[What to do] Copy every record exactly, leaving the pictures out.

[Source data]
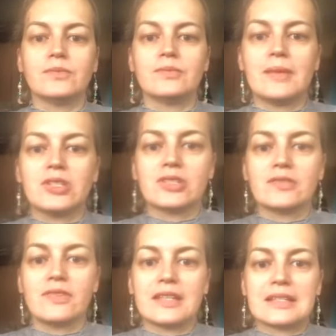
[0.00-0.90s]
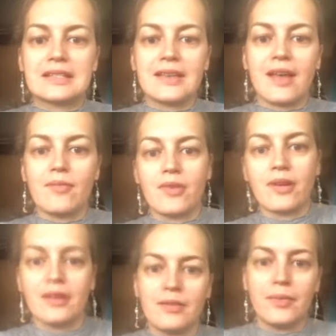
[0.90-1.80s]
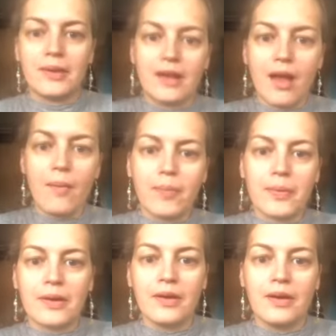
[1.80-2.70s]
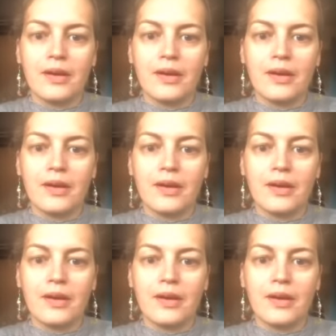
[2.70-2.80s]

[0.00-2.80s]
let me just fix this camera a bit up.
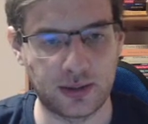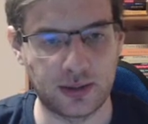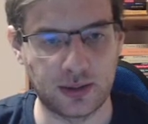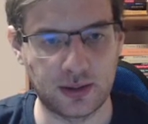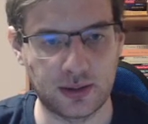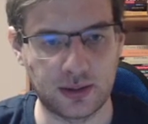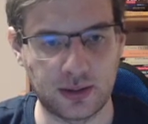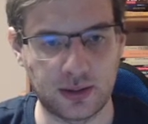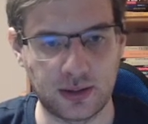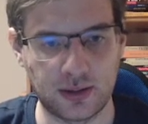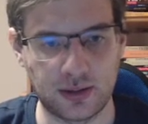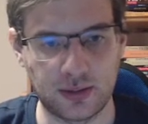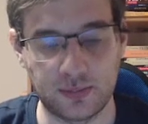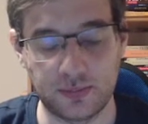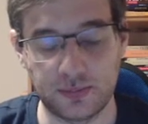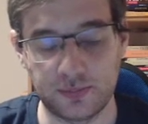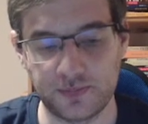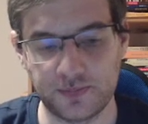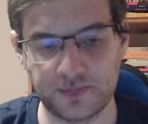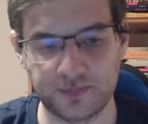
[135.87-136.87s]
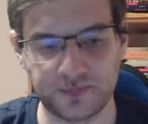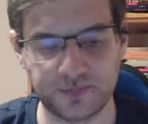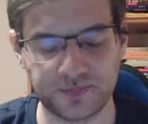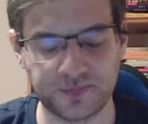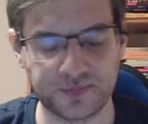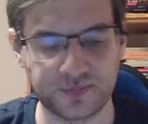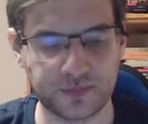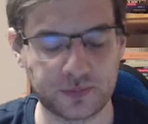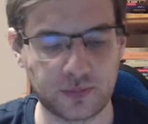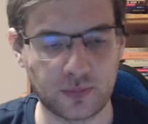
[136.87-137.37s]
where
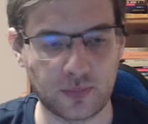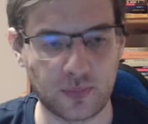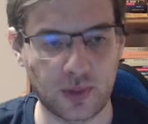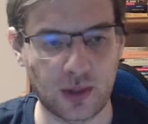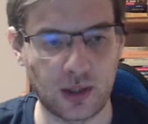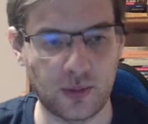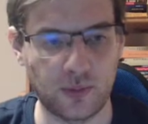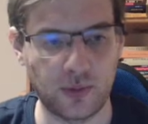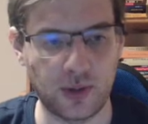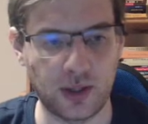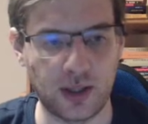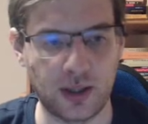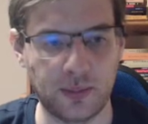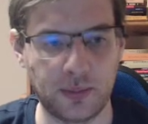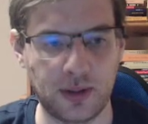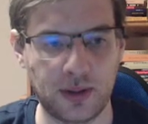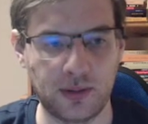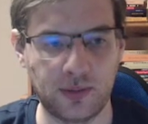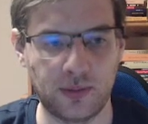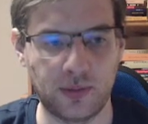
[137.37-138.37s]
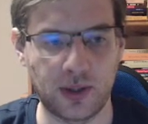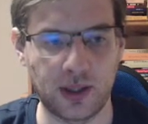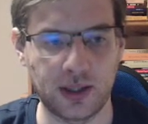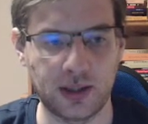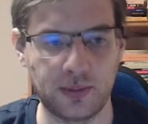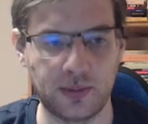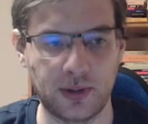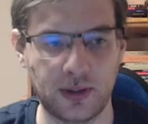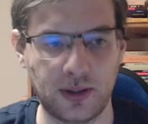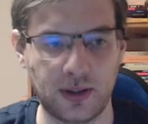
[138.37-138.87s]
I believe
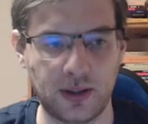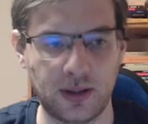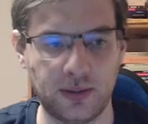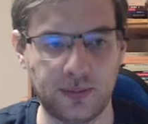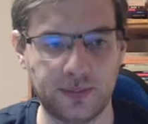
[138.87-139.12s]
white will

[Exercise output]
[0.00-0.90s]
[0.90-1.80s]
[1.80-2.70s]
[2.70-2.80s]

[0.00-2.80s]
let me just fix this camera a bit up.
[135.87-136.87s]
[136.87-137.37s]
where
[137.37-138.37s]
[138.37-138.87s]
I believe
[138.87-139.12s]
white will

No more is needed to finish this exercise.